→ DIRECTIONS
Working from the records below, repeat exactly the lines starting at the line that contains "[0:18.00-0:19.00]" and ending at the line that contains "[0:08.10-0:09.00]", inclusive.

→ Collection entries
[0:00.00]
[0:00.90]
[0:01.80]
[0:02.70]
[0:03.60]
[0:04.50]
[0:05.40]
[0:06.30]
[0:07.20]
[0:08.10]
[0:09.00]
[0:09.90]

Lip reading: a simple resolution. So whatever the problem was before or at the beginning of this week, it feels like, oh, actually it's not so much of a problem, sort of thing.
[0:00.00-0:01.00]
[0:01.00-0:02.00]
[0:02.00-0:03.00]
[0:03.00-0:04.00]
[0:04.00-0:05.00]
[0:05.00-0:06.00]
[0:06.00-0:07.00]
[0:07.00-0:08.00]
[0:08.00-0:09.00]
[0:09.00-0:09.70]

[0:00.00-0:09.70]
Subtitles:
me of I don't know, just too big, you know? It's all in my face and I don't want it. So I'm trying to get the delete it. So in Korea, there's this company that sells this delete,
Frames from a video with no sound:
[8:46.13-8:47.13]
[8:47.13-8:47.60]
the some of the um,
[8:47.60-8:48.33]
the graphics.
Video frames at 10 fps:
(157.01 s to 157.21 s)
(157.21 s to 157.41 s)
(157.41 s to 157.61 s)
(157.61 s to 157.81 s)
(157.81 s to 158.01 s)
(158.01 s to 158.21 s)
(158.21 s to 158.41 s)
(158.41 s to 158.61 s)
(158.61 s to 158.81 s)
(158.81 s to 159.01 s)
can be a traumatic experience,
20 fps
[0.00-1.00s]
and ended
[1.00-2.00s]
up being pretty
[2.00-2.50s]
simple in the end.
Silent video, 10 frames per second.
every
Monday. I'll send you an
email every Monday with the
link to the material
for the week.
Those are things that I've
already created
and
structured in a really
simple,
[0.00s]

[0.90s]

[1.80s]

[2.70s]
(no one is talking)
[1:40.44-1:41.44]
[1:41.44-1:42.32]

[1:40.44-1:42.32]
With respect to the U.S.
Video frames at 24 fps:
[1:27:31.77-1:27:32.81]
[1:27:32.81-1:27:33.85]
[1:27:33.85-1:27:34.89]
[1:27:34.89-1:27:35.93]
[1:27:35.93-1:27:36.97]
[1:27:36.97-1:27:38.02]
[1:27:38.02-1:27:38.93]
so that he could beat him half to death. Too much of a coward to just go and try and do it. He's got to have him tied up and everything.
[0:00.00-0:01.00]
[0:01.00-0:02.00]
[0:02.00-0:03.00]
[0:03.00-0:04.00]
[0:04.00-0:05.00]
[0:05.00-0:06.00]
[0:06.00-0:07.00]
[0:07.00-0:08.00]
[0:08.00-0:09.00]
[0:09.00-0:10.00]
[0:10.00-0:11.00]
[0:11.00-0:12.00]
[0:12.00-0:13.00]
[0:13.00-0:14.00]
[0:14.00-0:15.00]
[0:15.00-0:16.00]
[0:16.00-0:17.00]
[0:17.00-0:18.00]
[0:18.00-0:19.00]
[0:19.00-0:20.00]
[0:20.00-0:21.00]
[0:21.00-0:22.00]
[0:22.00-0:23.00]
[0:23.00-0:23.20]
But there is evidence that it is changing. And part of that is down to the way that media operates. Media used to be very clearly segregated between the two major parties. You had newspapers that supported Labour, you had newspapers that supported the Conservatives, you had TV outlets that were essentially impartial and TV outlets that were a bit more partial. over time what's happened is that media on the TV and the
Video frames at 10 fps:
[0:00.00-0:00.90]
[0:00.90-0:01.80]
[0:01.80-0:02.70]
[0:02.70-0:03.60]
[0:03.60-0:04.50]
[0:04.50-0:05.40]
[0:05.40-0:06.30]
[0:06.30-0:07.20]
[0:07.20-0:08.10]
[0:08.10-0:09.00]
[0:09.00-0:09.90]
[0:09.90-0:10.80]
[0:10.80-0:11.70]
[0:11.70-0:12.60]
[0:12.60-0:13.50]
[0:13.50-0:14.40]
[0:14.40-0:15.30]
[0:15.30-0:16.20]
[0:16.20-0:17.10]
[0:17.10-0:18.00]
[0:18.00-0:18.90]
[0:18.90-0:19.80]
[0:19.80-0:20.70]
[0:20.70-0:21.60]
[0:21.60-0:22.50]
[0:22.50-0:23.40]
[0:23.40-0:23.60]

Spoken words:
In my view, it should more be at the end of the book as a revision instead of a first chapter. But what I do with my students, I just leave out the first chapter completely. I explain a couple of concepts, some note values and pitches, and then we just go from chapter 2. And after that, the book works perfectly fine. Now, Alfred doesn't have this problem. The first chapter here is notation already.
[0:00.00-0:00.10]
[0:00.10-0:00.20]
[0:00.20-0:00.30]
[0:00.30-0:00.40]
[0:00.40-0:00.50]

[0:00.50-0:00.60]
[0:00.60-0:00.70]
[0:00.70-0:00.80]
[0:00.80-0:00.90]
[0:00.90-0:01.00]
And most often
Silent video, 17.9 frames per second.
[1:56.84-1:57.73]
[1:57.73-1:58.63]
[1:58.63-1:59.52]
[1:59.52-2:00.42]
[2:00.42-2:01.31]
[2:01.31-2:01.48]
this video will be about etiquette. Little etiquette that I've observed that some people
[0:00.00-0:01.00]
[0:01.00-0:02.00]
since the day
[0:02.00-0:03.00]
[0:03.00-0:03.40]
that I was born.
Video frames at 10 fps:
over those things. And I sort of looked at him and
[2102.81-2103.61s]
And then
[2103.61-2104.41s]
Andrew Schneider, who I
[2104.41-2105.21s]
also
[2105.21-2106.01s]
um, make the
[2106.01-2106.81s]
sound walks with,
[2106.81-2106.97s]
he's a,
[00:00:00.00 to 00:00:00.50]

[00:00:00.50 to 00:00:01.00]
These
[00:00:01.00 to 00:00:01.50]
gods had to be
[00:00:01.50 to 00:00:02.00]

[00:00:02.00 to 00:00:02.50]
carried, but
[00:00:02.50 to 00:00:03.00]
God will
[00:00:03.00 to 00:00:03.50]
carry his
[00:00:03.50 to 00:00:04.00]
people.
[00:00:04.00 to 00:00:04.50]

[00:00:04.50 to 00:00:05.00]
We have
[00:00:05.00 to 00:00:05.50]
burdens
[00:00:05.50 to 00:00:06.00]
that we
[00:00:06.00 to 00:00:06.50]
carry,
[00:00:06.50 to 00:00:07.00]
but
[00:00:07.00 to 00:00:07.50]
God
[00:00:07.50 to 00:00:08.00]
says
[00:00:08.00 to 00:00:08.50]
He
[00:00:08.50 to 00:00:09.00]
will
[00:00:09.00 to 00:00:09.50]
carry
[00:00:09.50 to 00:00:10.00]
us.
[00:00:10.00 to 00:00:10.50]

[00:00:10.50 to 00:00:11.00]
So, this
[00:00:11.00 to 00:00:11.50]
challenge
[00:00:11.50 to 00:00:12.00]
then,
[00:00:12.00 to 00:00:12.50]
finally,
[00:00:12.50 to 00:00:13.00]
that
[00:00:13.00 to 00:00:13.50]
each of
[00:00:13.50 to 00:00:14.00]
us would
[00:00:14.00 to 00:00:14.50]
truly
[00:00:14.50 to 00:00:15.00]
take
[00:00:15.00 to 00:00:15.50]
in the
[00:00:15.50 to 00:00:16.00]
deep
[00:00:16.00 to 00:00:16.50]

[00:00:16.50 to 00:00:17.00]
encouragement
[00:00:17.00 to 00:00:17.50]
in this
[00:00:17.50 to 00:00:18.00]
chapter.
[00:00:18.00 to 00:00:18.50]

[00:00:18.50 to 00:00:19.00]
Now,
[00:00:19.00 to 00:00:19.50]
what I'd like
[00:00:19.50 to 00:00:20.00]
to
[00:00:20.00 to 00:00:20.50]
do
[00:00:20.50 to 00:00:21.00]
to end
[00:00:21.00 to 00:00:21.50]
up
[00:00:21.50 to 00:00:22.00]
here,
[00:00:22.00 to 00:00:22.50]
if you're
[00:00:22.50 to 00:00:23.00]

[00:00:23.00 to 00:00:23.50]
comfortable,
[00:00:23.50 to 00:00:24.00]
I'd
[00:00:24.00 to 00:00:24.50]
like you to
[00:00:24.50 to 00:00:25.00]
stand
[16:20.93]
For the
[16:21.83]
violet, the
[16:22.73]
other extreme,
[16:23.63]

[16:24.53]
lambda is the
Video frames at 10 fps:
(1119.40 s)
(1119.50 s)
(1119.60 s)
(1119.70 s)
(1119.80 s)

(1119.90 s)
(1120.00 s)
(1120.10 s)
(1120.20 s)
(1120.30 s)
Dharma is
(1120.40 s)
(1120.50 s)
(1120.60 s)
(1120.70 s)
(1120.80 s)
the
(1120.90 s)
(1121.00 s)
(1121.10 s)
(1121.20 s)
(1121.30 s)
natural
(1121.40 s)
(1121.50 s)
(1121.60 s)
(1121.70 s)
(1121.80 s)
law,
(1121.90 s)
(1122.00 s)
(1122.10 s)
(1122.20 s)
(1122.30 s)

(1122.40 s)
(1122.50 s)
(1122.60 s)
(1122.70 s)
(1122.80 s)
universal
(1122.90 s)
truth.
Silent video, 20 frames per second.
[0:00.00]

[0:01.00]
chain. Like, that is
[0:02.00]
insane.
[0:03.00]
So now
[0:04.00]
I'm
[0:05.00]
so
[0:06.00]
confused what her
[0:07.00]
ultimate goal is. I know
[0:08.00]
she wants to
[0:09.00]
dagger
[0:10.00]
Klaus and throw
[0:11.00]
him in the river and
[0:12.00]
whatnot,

→ WRITTEN SOLUTION
[0:18.00-0:19.00]
[0:19.00-0:20.00]
[0:20.00-0:21.00]
[0:21.00-0:22.00]
[0:22.00-0:23.00]
[0:23.00-0:23.20]
But there is evidence that it is changing. And part of that is down to the way that media operates. Media used to be very clearly segregated between the two major parties. You had newspapers that supported Labour, you had newspapers that supported the Conservatives, you had TV outlets that were essentially impartial and TV outlets that were a bit more partial. over time what's happened is that media on the TV and the
Video frames at 10 fps:
[0:00.00-0:00.90]
[0:00.90-0:01.80]
[0:01.80-0:02.70]
[0:02.70-0:03.60]
[0:03.60-0:04.50]
[0:04.50-0:05.40]
[0:05.40-0:06.30]
[0:06.30-0:07.20]
[0:07.20-0:08.10]
[0:08.10-0:09.00]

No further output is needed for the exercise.